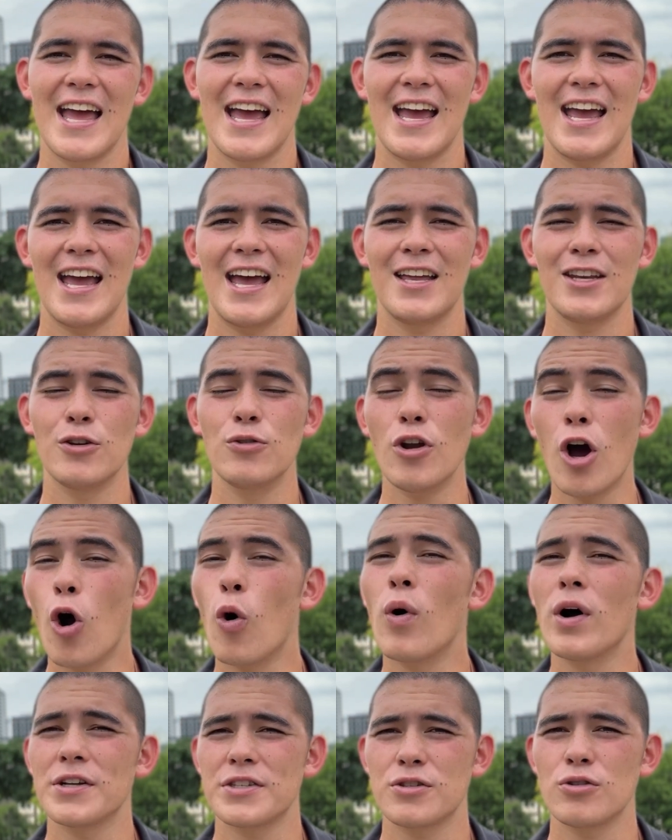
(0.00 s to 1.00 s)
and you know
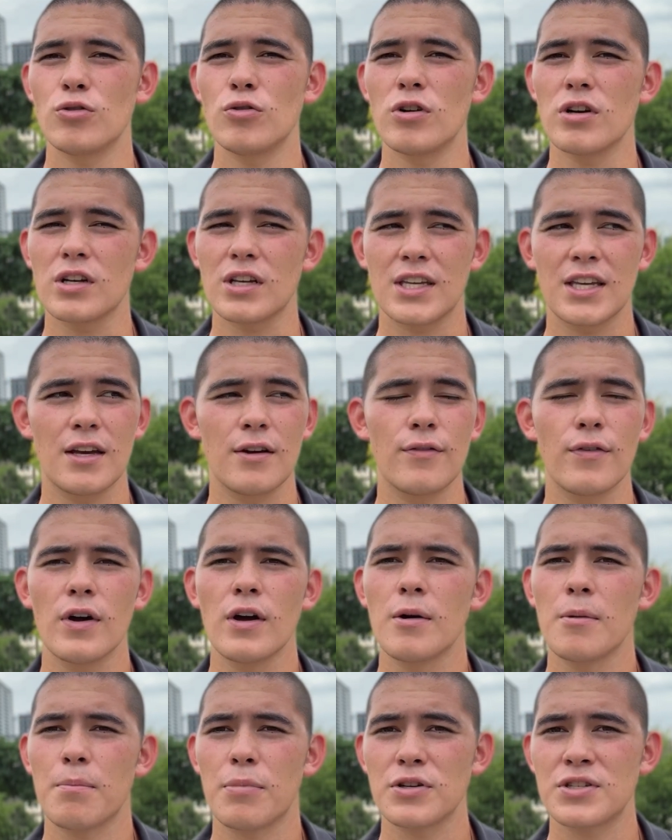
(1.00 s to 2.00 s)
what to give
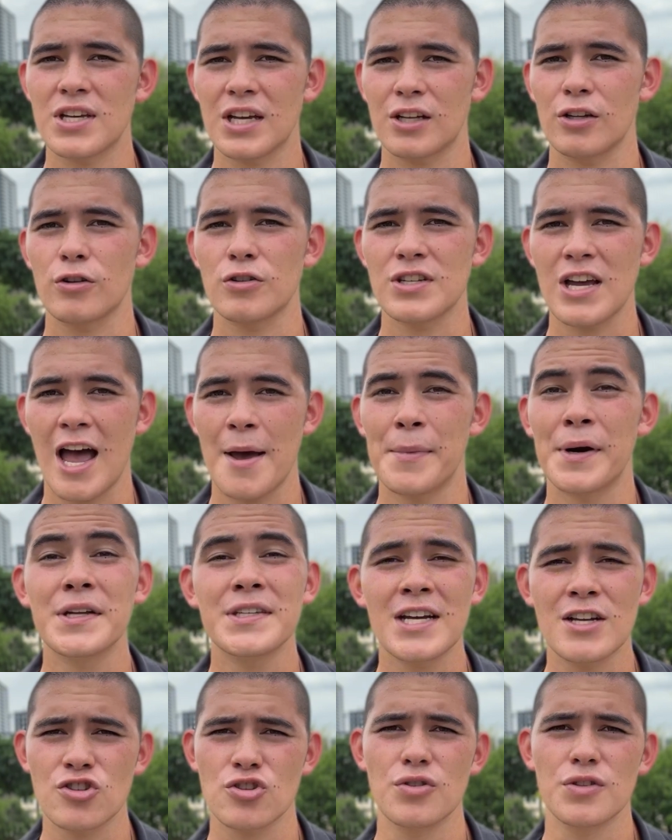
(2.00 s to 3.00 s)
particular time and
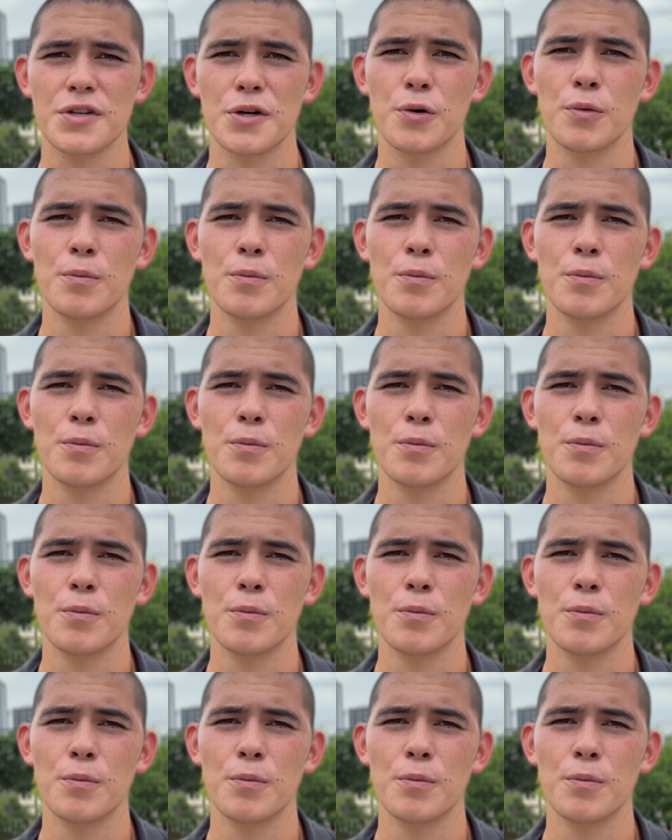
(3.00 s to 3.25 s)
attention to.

━━━━━━━━━━━━━━━━━━━━━━━━━━━━━━

* [WORK ORDER]: Repeat each line above exactly. The pictures stay out.

* [ANSWER TO THIS TASK]:
(0.00 s to 1.00 s)
and you know
(1.00 s to 2.00 s)
what to give
(2.00 s to 3.00 s)
particular time and
(3.00 s to 3.25 s)
attention to.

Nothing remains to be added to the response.